TASK GOAL | Write the records out exactly, so that no picture remains in the copy.

RECORDS |
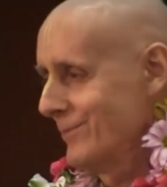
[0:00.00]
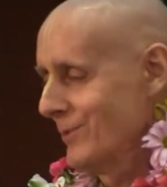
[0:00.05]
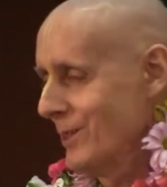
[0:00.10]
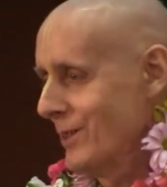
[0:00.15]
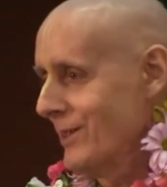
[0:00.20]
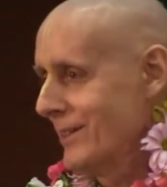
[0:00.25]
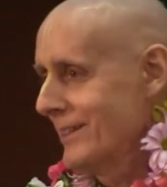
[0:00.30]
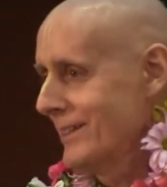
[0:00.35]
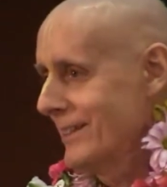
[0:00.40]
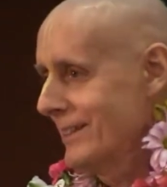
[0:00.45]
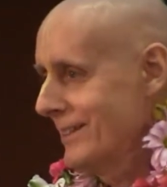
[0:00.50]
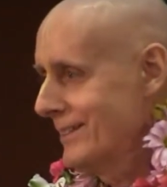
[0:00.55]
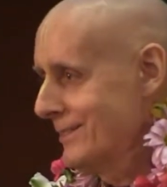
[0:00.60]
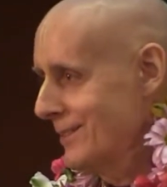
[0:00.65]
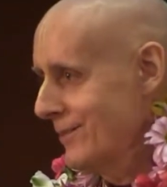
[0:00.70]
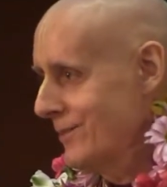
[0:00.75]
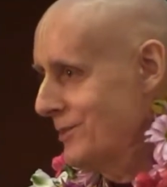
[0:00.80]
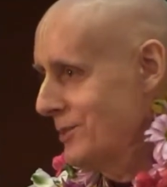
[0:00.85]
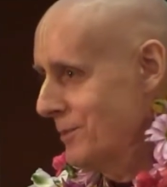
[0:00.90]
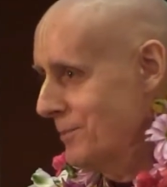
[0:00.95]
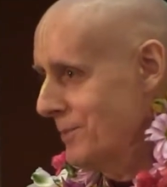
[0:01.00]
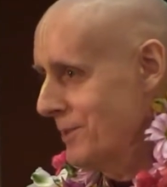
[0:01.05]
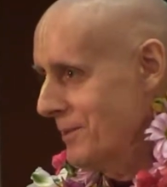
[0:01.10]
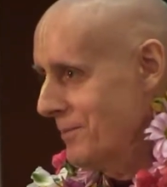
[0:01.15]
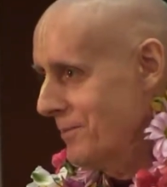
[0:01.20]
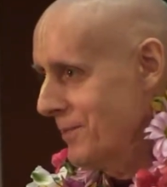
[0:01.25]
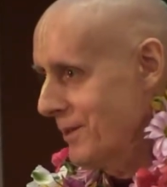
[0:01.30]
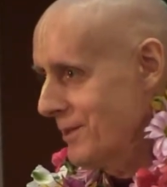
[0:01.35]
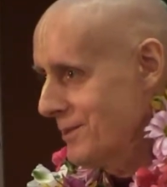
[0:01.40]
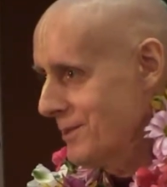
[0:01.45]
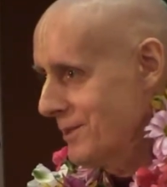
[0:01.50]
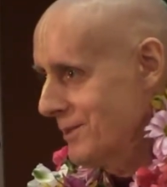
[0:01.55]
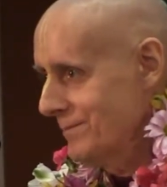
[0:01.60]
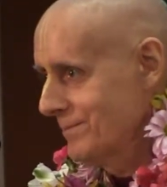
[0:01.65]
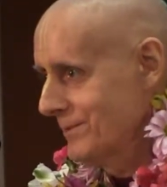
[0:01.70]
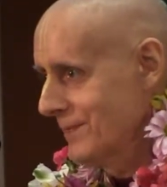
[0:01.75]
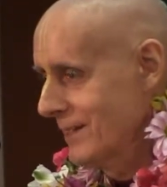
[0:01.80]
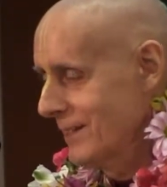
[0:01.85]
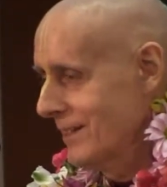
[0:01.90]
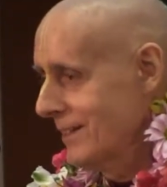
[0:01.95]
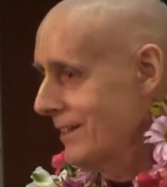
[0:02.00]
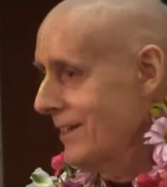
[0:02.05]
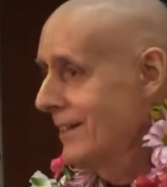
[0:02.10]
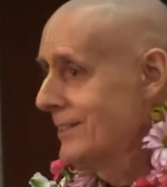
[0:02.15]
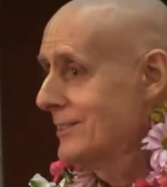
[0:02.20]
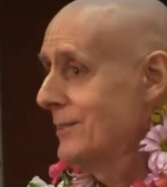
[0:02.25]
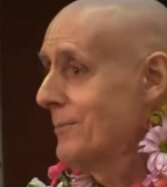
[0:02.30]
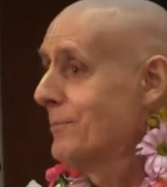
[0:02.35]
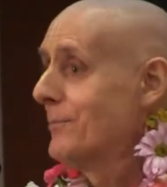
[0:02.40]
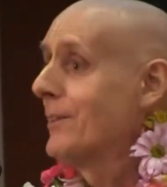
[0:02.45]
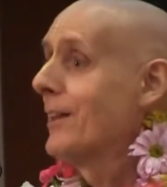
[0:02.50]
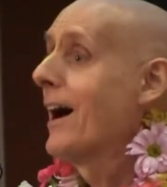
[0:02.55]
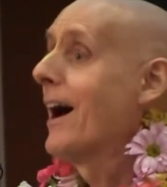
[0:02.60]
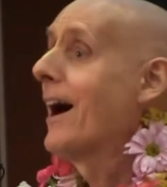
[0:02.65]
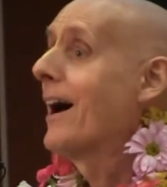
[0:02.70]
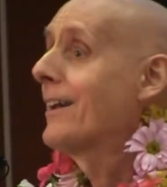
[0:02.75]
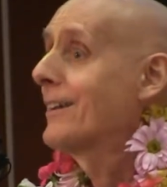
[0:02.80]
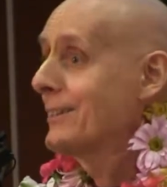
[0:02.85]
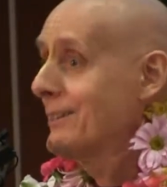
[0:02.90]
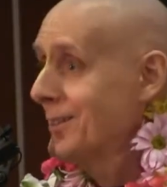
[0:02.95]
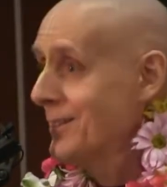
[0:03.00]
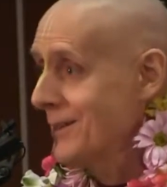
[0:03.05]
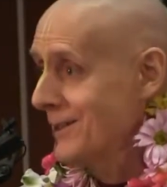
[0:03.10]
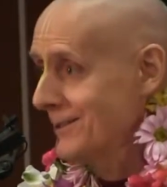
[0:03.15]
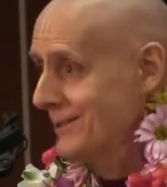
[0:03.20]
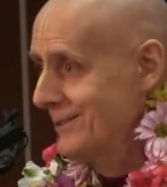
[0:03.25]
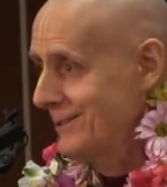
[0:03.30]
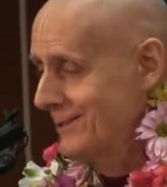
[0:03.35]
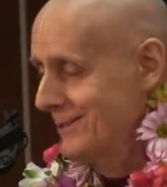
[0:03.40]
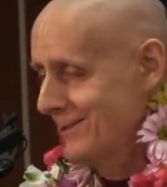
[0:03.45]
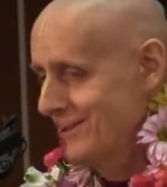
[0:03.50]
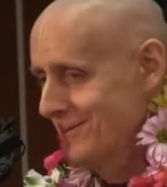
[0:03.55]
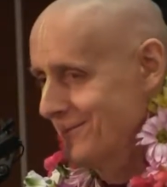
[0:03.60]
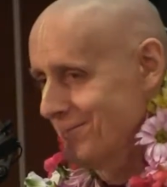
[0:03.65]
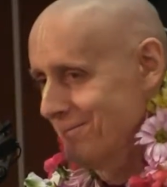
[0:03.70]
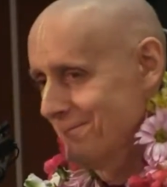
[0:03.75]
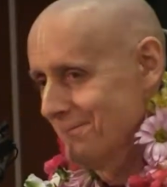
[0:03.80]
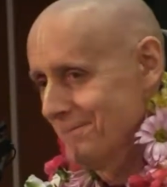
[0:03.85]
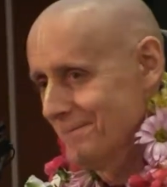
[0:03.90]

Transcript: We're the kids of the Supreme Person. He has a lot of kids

FINISHED EXERCISE |
[0:00.00]
[0:00.05]
[0:00.10]
[0:00.15]
[0:00.20]
[0:00.25]
[0:00.30]
[0:00.35]
[0:00.40]
[0:00.45]
[0:00.50]
[0:00.55]
[0:00.60]
[0:00.65]
[0:00.70]
[0:00.75]
[0:00.80]
[0:00.85]
[0:00.90]
[0:00.95]
[0:01.00]
[0:01.05]
[0:01.10]
[0:01.15]
[0:01.20]
[0:01.25]
[0:01.30]
[0:01.35]
[0:01.40]
[0:01.45]
[0:01.50]
[0:01.55]
[0:01.60]
[0:01.65]
[0:01.70]
[0:01.75]
[0:01.80]
[0:01.85]
[0:01.90]
[0:01.95]
[0:02.00]
[0:02.05]
[0:02.10]
[0:02.15]
[0:02.20]
[0:02.25]
[0:02.30]
[0:02.35]
[0:02.40]
[0:02.45]
[0:02.50]
[0:02.55]
[0:02.60]
[0:02.65]
[0:02.70]
[0:02.75]
[0:02.80]
[0:02.85]
[0:02.90]
[0:02.95]
[0:03.00]
[0:03.05]
[0:03.10]
[0:03.15]
[0:03.20]
[0:03.25]
[0:03.30]
[0:03.35]
[0:03.40]
[0:03.45]
[0:03.50]
[0:03.55]
[0:03.60]
[0:03.65]
[0:03.70]
[0:03.75]
[0:03.80]
[0:03.85]
[0:03.90]

Transcript: We're the kids of the Supreme Person. He has a lot of kids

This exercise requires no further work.